• [YOUR TASK]
What you write should match, word for word, the lines from the one containing "(1332.36 s to 1332.68 s)" through the end of the data, with no pictures.

____

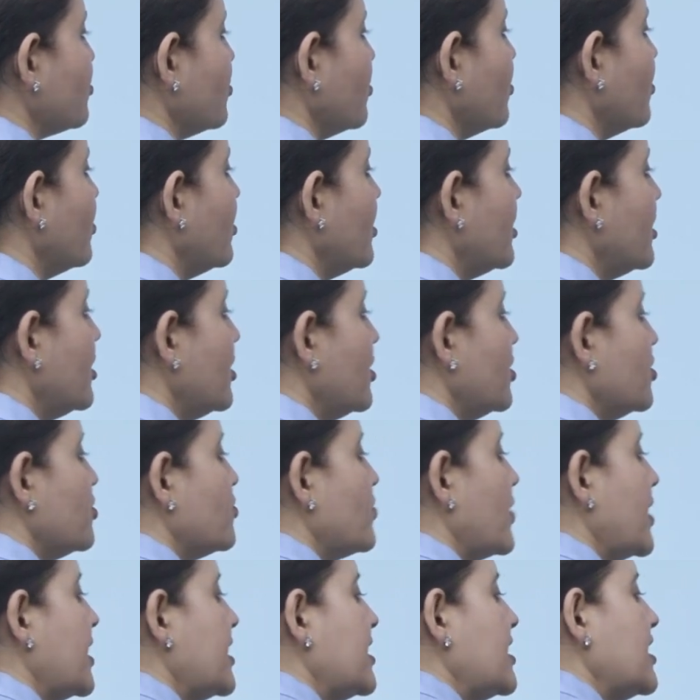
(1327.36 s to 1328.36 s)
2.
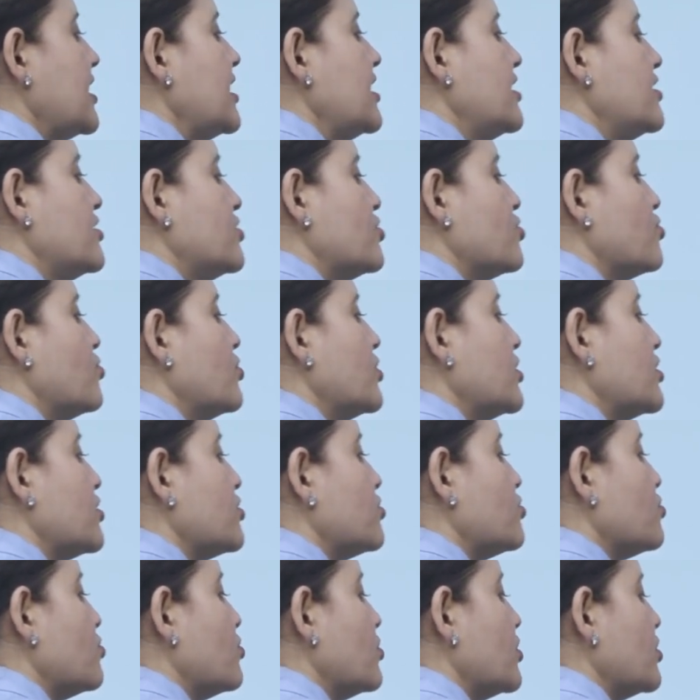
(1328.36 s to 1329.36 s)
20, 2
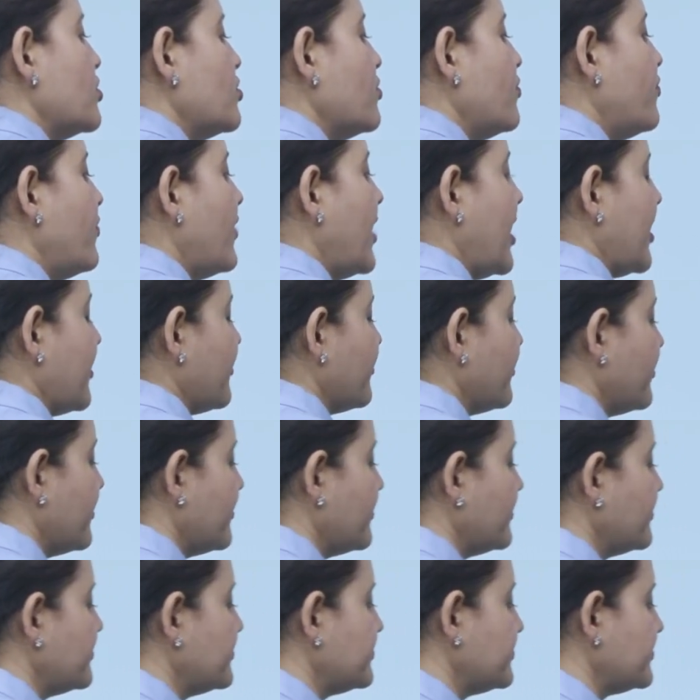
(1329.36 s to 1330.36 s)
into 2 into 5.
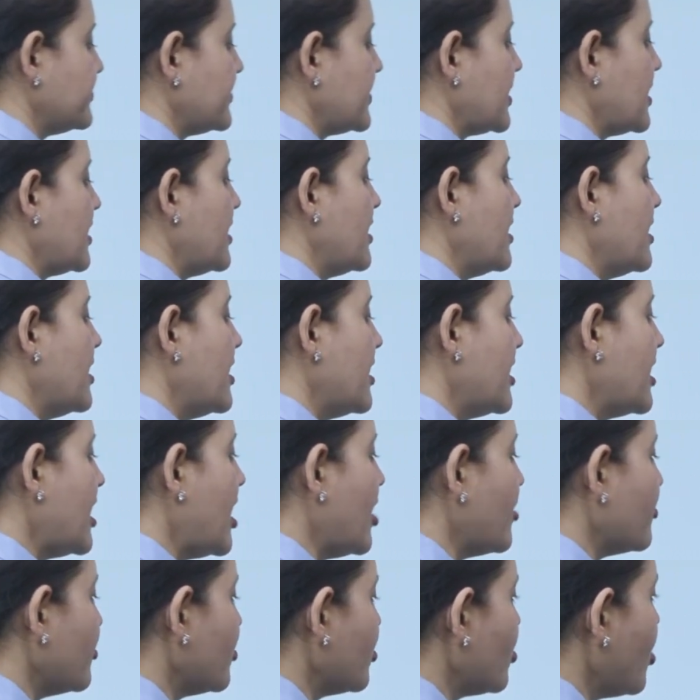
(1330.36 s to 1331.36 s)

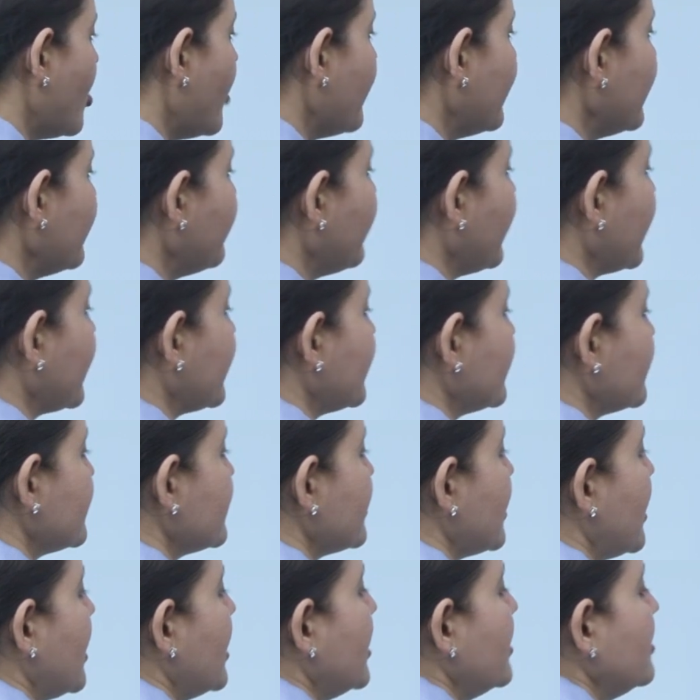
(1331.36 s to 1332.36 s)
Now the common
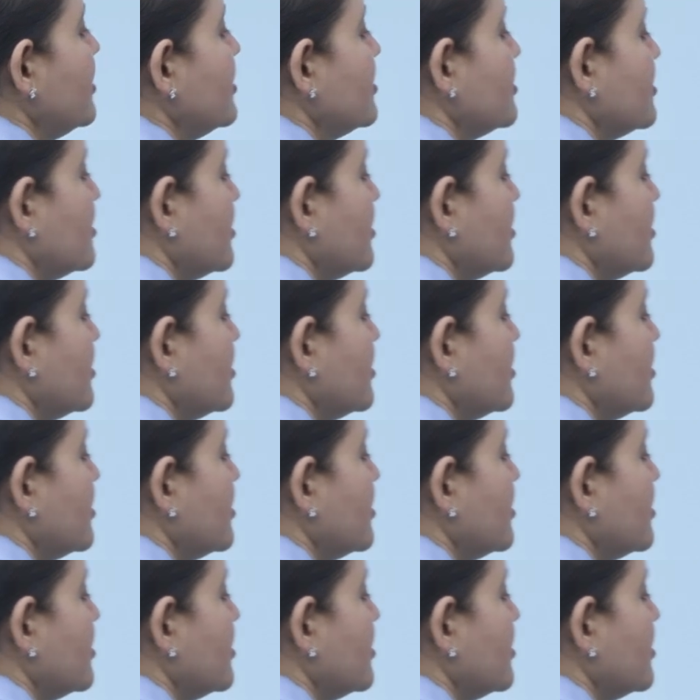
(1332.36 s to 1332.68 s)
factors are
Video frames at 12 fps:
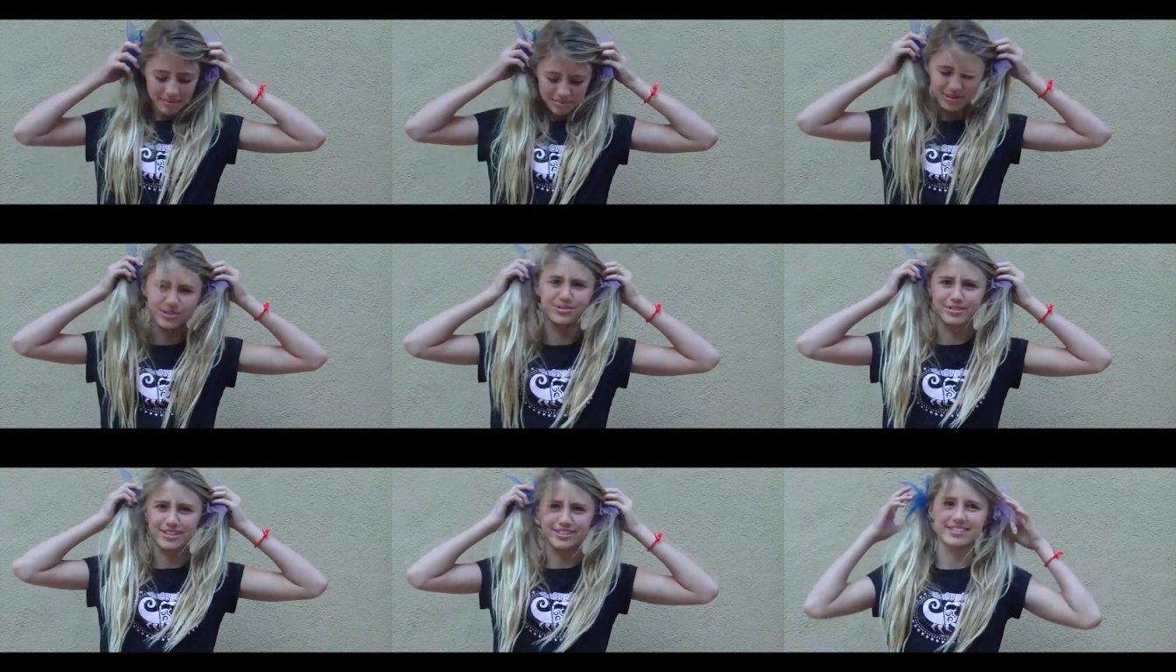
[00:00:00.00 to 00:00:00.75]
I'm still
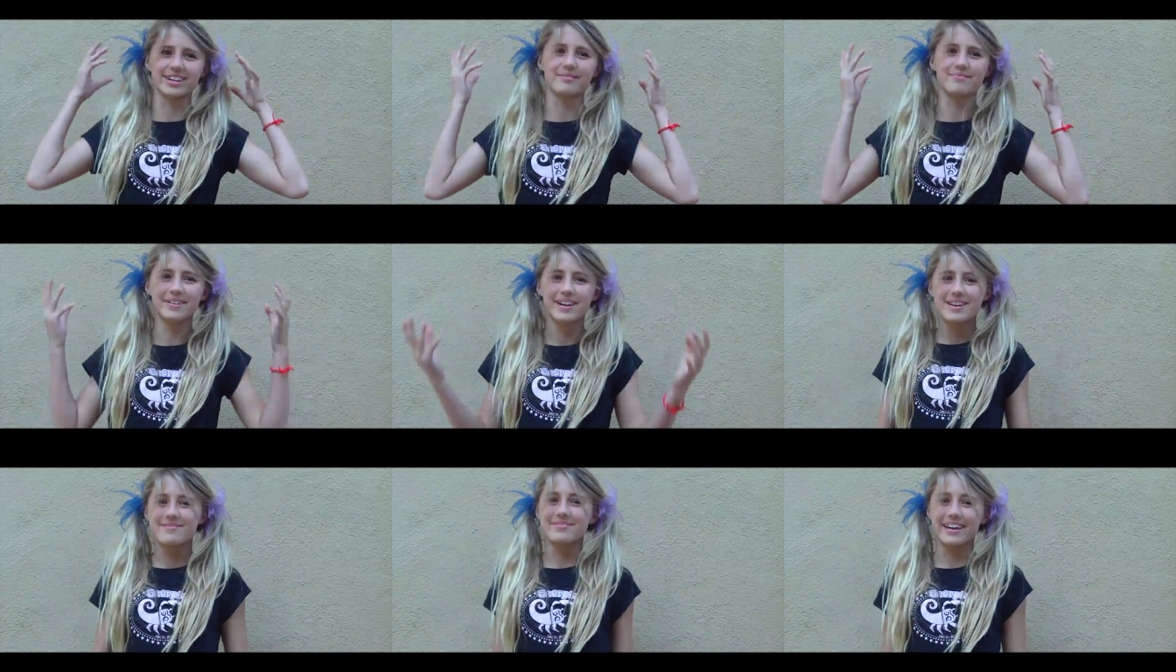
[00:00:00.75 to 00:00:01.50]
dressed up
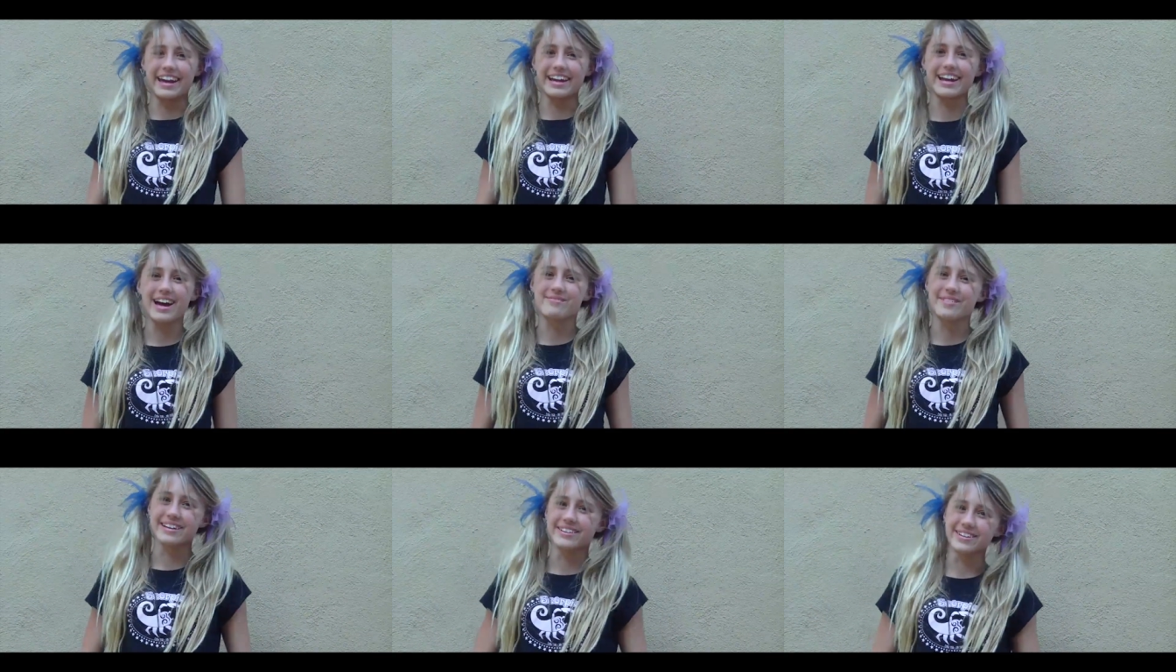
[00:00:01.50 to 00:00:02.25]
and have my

____

• [SOLUTION]
(1332.36 s to 1332.68 s)
factors are
Video frames at 12 fps:
[00:00:00.00 to 00:00:00.75]
I'm still
[00:00:00.75 to 00:00:01.50]
dressed up
[00:00:01.50 to 00:00:02.25]
and have my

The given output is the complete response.